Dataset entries
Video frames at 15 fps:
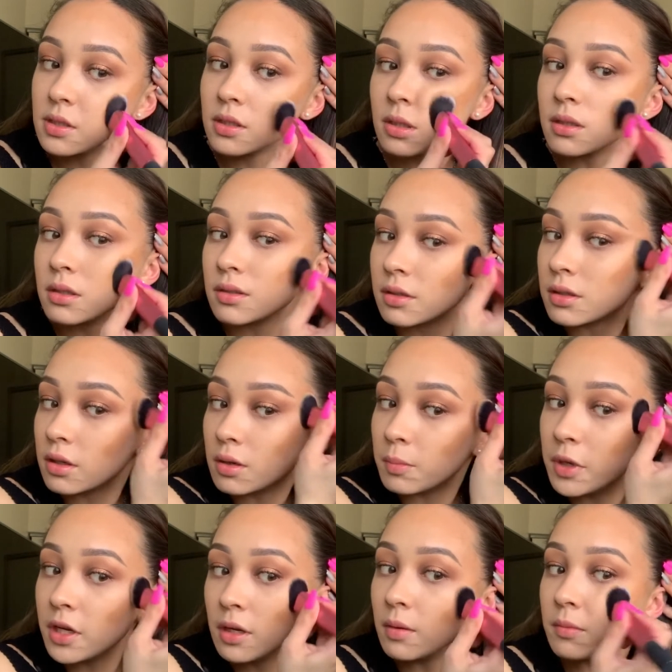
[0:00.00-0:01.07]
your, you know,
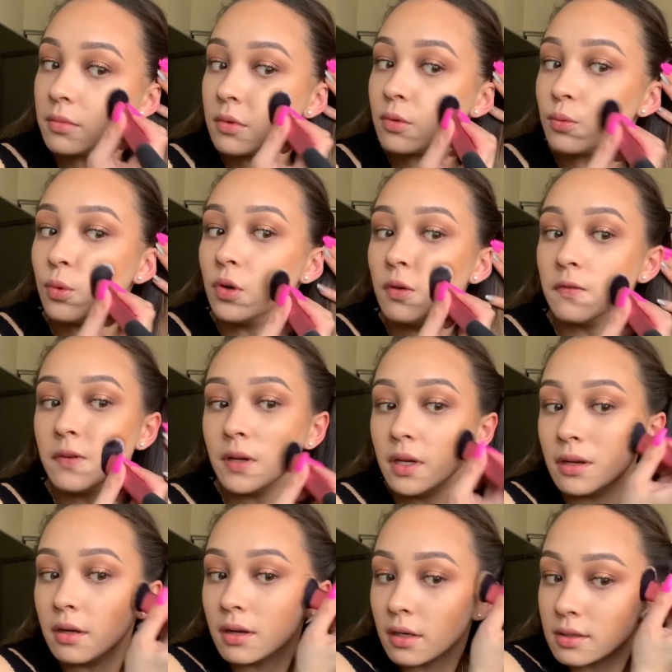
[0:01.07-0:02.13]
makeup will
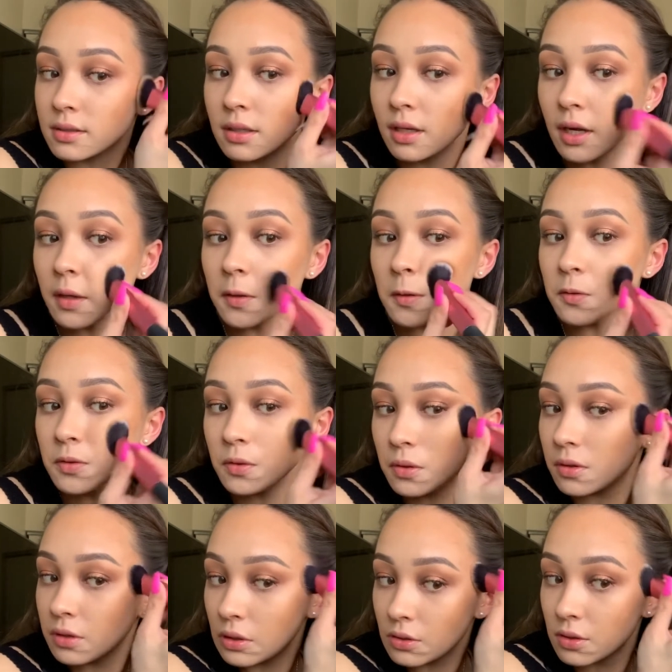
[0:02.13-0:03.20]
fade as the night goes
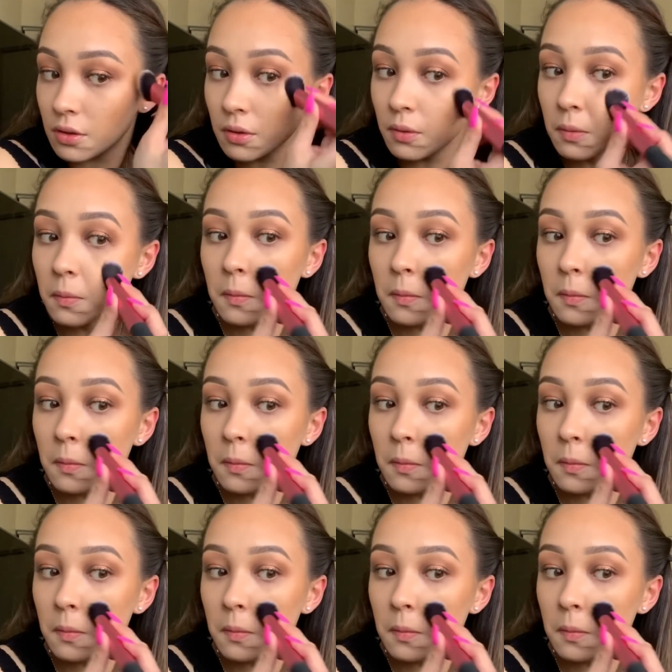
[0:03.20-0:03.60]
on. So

About this exercise:
Omitting all images, retype each line of the records precisely.

Answer:
Video frames at 15 fps:
[0:00.00-0:01.07]
your, you know,
[0:01.07-0:02.13]
makeup will
[0:02.13-0:03.20]
fade as the night goes
[0:03.20-0:03.60]
on. So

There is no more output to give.